I'm new to here and really in need of some help. I'm not familiar with the protocol for posting new threads or anything. 

I bought a USB mouse a few weeks ago and it's been giving me a problem where every time I scroll up or down too much, it disconnects.

The brand of the mouse is Omega. OMEGA

To be exact^

I don't know what to do and it's really getting in the way of my daily activities which take place on my PC. I'd be willing to be asked any further questions about my machine or the device that could actually help me resolve this issue. 

Thanks in advance.


----------



## Rich-M (May 2, 2007)

Make and model of pc or hardware if custom is totally necessary. Laptop or desktop? Is this all the time, only on the internet and if so how do you connect to the internet and who is your isp.


----------



## spunk.funk (May 13, 2010)

Be sure you are plugging the mouse into the_ Back _USB port (desktop) of the computer and not the front or through a hub as these ports are weaker. 
Try downloading a Driver for this mouse: OMEGA
Contact their support: OMEGA
Try a different mouse.


----------



## Liam_D (Aug 2, 2014)

spunk.funk said:


> Be sure you are plugging the mouse into the_ Back _USB port (desktop) of the computer and not the front or through a hub as these ports are weaker.
> Try downloading a Driver for this mouse: OMEGA
> Contact their support: OMEGA
> Try a different mouse.


I tried downloading the driver and it didnt work. Nothing changed. 
Im using a Dell Inspiron 5720
http://puu.sh/aCElJ.png

and these are my specs



Rich-M said:


> Make and model of pc or hardware if custom is totally necessary. Laptop or desktop? Is this all the time, only on the internet and if so how do you connect to the internet and who is your isp.

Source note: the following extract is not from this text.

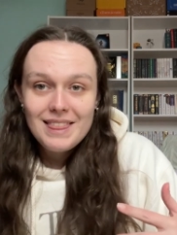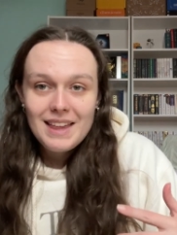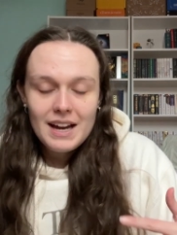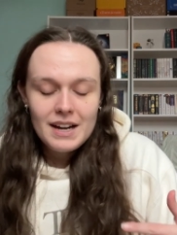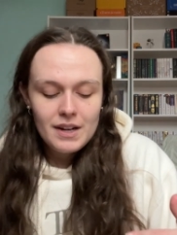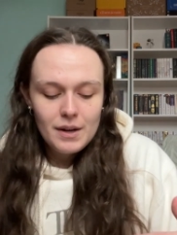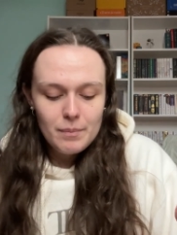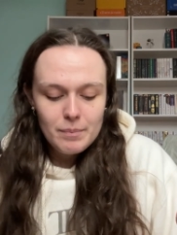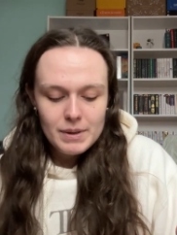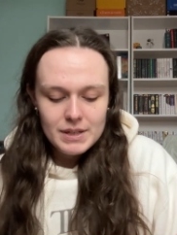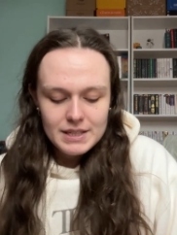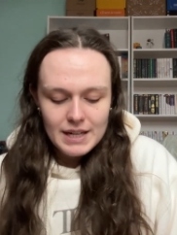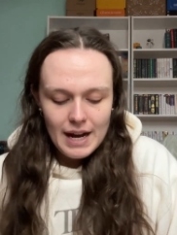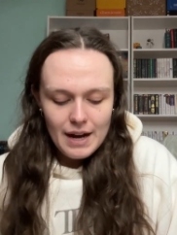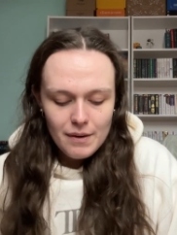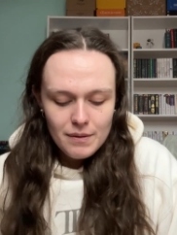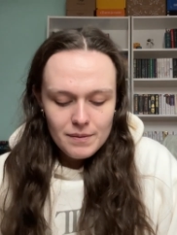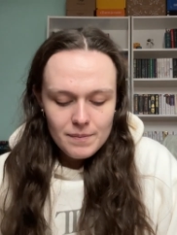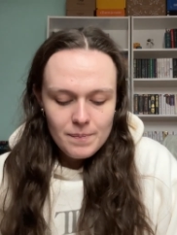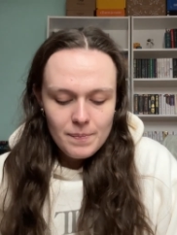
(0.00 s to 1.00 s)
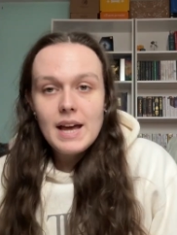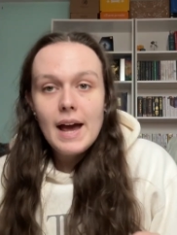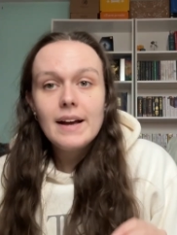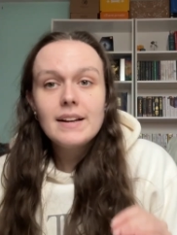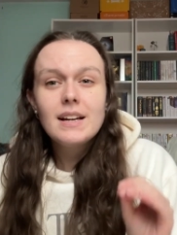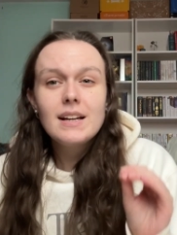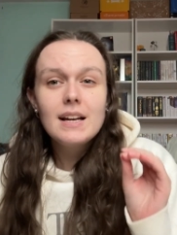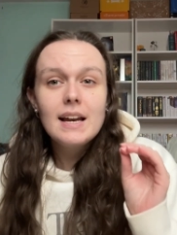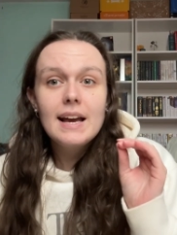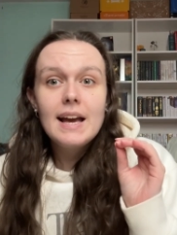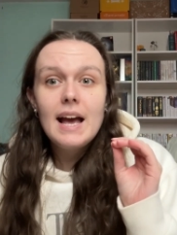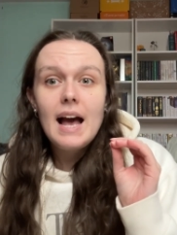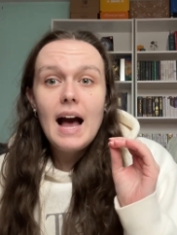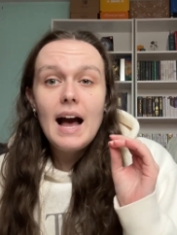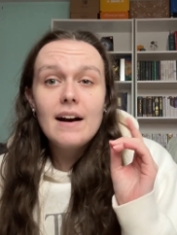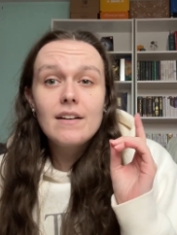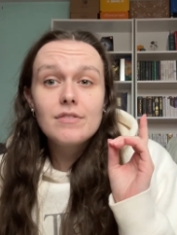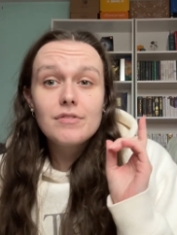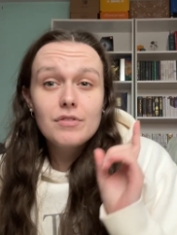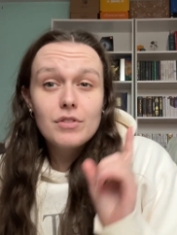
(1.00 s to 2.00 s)
that number down. Technically
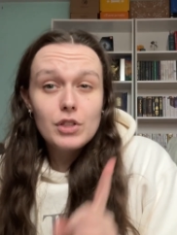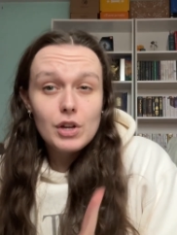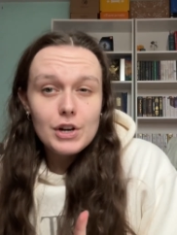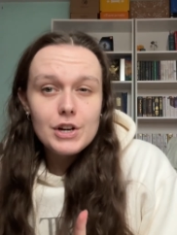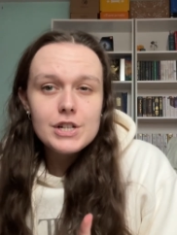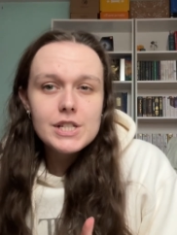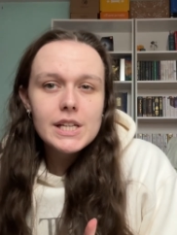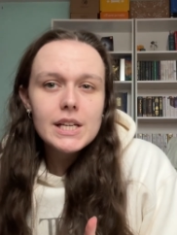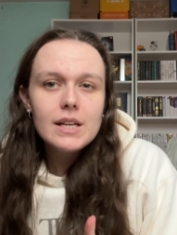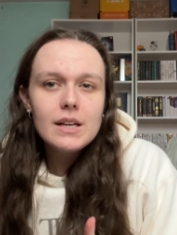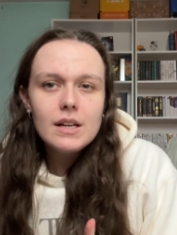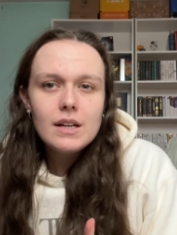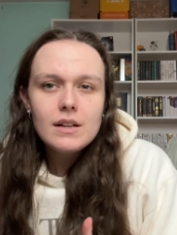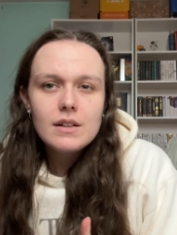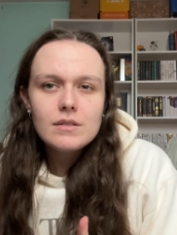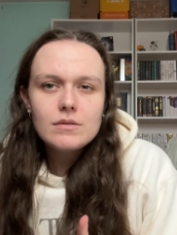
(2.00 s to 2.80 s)
have 30.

Internet/No internet it does the same, and I connect using wifi. its not an internet problem for sure. Its with the machine and device


----------



## spunk.funk (May 13, 2010)

> No internet


What is the make and model# of your computer/motherboard? 
Go to Search and type *devmgmt.msc*, right click the *devmgmt* results and Run As Administrator. In the Elevated *Device Manager*, do you see any devices with yellow flags, if so, these devices need drivers installed. 
If so, go to the manufacturers support/download drivers and download the *Chipset *and *Network Adapter *any other drivers you need from the *Device Manager*.


----------



## bassfisher6522 (Jul 22, 2012)

It could be just a defective scroll wheel on the mouse. If you have another one (different make/model) to test out to make sure it's a mouse issue and not a USB port or some other hardware problem.


----------



## Liam_D (Aug 2, 2014)

There are no devices which needs to be updated. and it only happens with this mouse.... I can't return it now tho


----------



## spunk.funk (May 13, 2010)

> I can't return it now tho


Why not?


----------



## Liam_D (Aug 2, 2014)

They dont do returns


----------



## joeten (Dec 4, 2008)

Why would they not do returns all companies normally have a returns policy try contacting them. They do a lot of products so must have some that fail and get returned.


----------